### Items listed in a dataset

********************

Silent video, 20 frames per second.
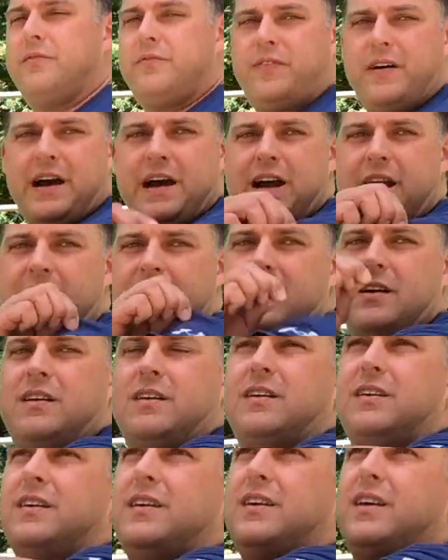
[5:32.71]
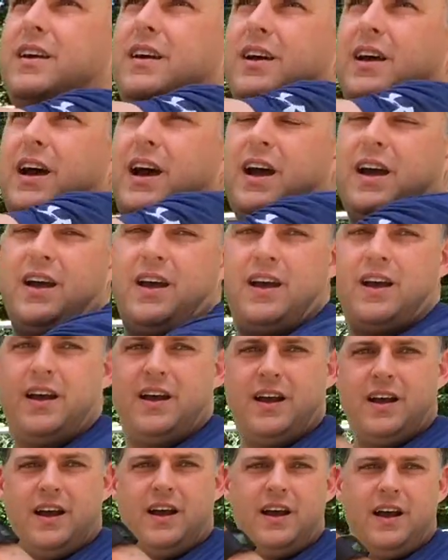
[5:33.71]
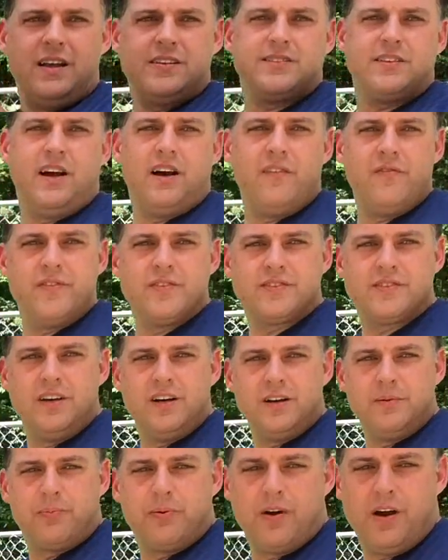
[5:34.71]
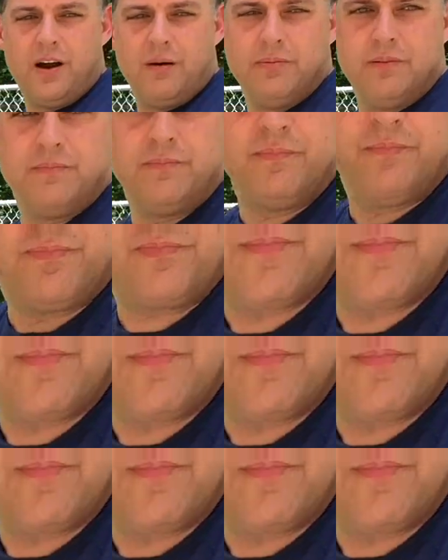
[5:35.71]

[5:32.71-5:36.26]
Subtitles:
fire. I solved the sun problem.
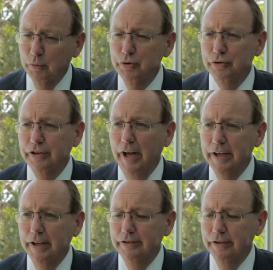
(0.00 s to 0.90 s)
So what you're
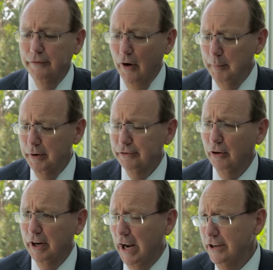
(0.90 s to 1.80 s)
saying is that if I'm going to
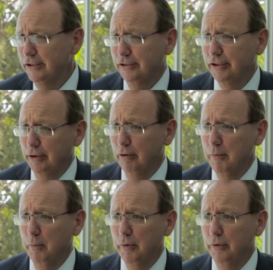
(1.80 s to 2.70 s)
sign an agency
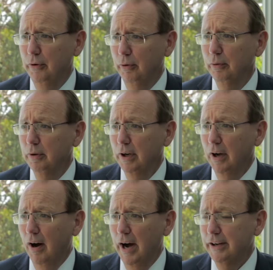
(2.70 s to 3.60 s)
agreement with you,
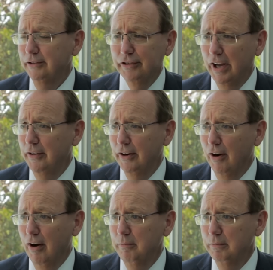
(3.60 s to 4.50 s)
I can say that
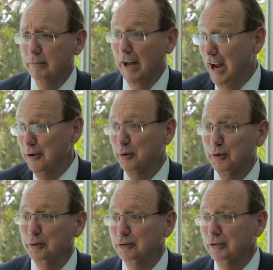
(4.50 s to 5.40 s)
I'm Andrew
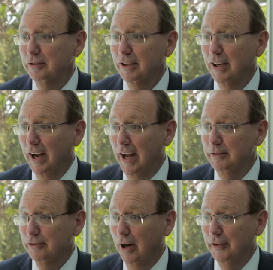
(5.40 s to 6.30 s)
Coulson
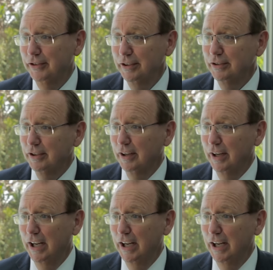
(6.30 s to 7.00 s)
and sign the signature.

********************

Set down, word for word, the line that holds "(0.90 s to 1.80 s)" and all lines after it to the end of the entries above, but not the pictures.

### ANSWER TO THIS TASK
(0.90 s to 1.80 s)
saying is that if I'm going to
(1.80 s to 2.70 s)
sign an agency
(2.70 s to 3.60 s)
agreement with you,
(3.60 s to 4.50 s)
I can say that
(4.50 s to 5.40 s)
I'm Andrew
(5.40 s to 6.30 s)
Coulson
(6.30 s to 7.00 s)
and sign the signature.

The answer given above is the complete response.